Protecting business information--the most basic element in any business--should be the priority of firms in ensuring security and managing risks in their organizations, data from a global information security survey conducted by Ernst & Young revealed recently.
"The conventional way of handling security issues doesn't work anymore," asserted Gerry Chng, Far East Area information security champion, Ernst & Young. Chng said focusing on infrastructure, keeping the bad guys out, point-in-time security posturing, and focusing on compliance are just some of the security measures that don't apply anymore, considering the emergence of new technology.
The call for focusing on the information itself stemmed from various incidents last year when massive data was stolen from companies due to lax security. "Businesses need to protect the information themselves, not just the laptops, or the network," Chng stressed. "They need to focus on the information, and not just the hardware or the software because they are mere enablers to protect business information."
The survey, conducted from June 1 to July 31 in 2009 with 1,865 organizations polled in 61 countries, likewise found that emerging technologies are not only drastically changing the way businesses do their work, but how security is handled as well.
Chng emphasized the emergence of cloud computing as a prime example of the survey's point, saying it brings new challenges especially because the data doesn't reside within the firms' premises. "Cloud computing is heavily reliant on the Internet, so business continuity needs to be re-thought if ever connectivity goes down," he pointed out. "There will also be an increased demand for mobility from users, although it is expected that they would still want information residing on their physical machines."

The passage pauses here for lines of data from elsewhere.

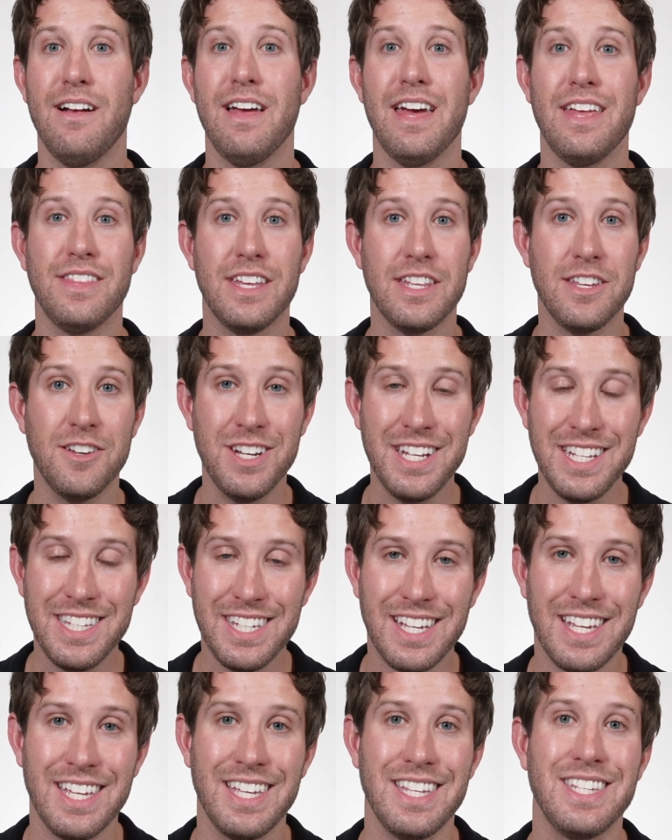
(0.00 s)
and then you need
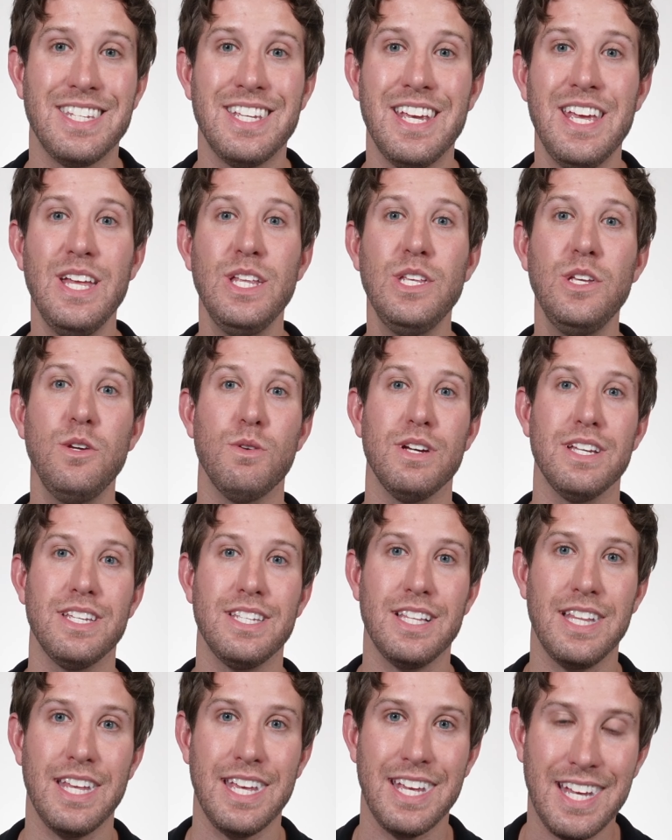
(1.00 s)
to
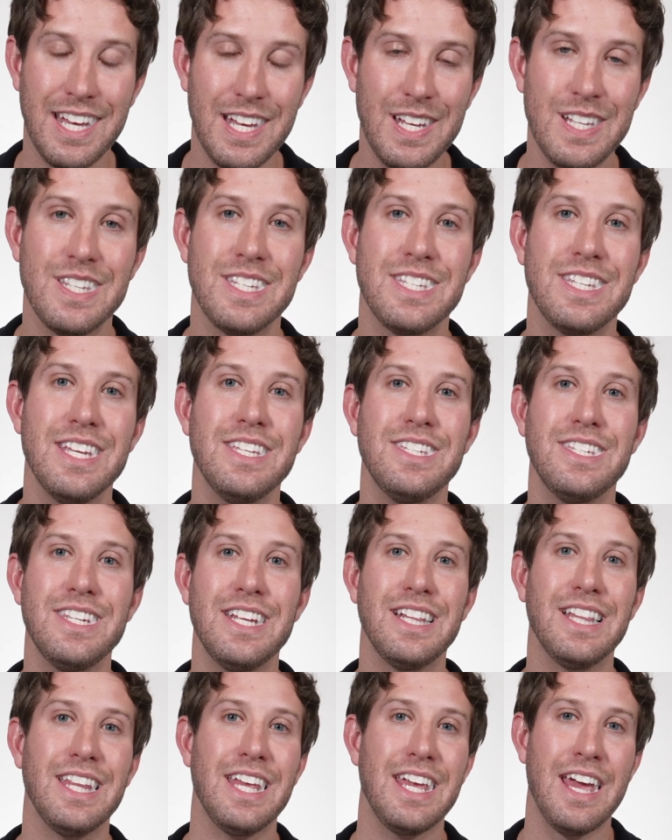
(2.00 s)
continuously,
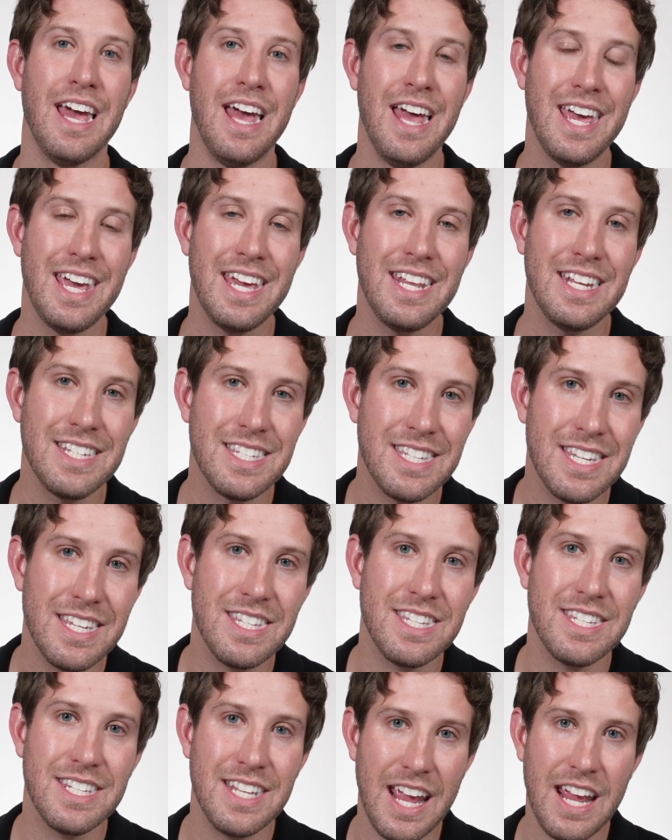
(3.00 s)
consistently, in a
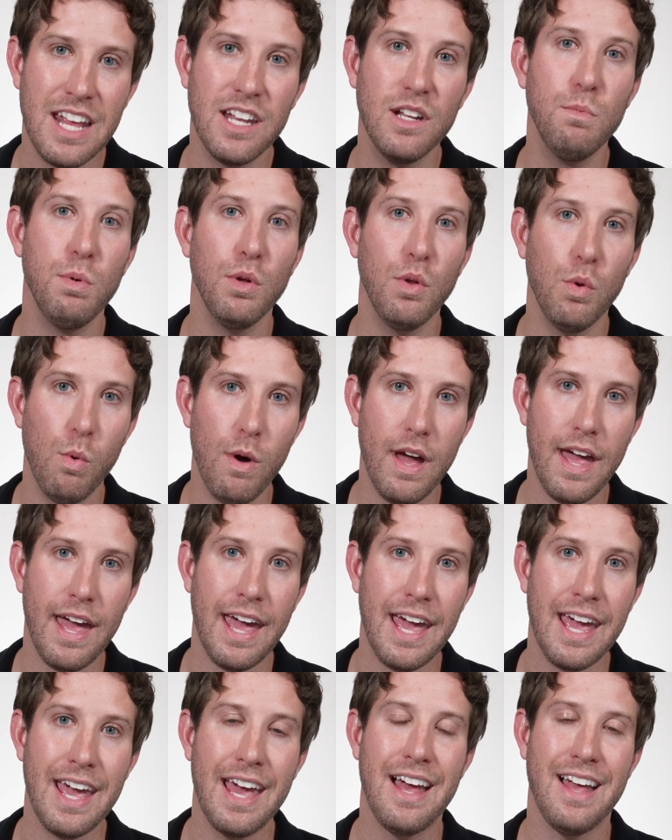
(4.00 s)
sustainable
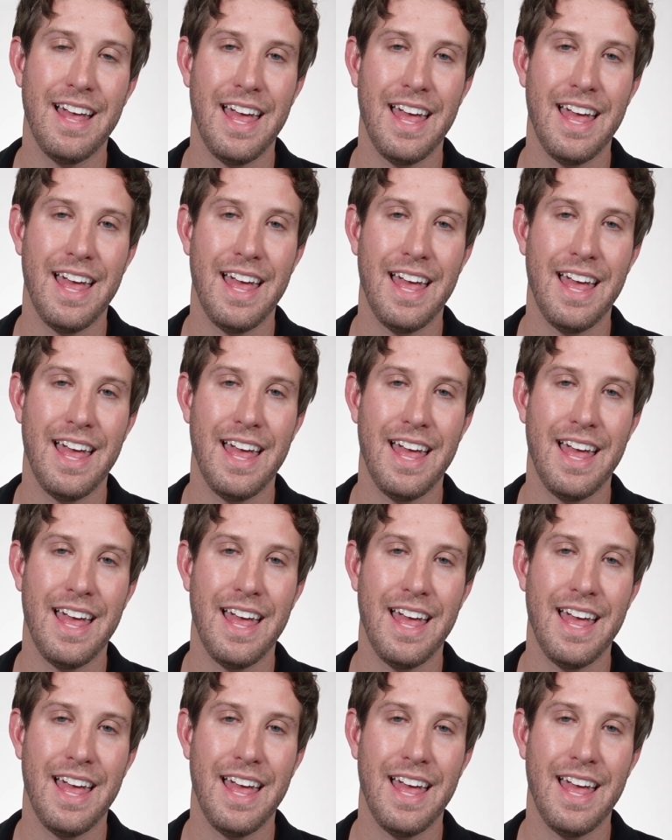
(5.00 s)
way,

The issue of compliance, on the other hand, is a rather tricky subject, according to Chng, especially if it becomes the primary driver for information security. "Security compliance is expensive, but can be very helpful. It, however, is not sustainable," he admitted, emphasizing that the best strategy is to understand the intent behind careful requirements, with compliance being a by-product of good security practices.
"Compliance doesn't necessarily result in good security," the security champion noted, sharing the example of Heartland Payment Systems, which experienced a security breach leaking 130 million contact records of its customers despite being security compliant.
"A good information security strategy should incorporate four things: proactive security management rather than point-in-time compliance; cost-effective security initiatives to meet regulatory requirements; within the bounds of operational challenges; and capacity to address risks from emerging technologies," Chng said.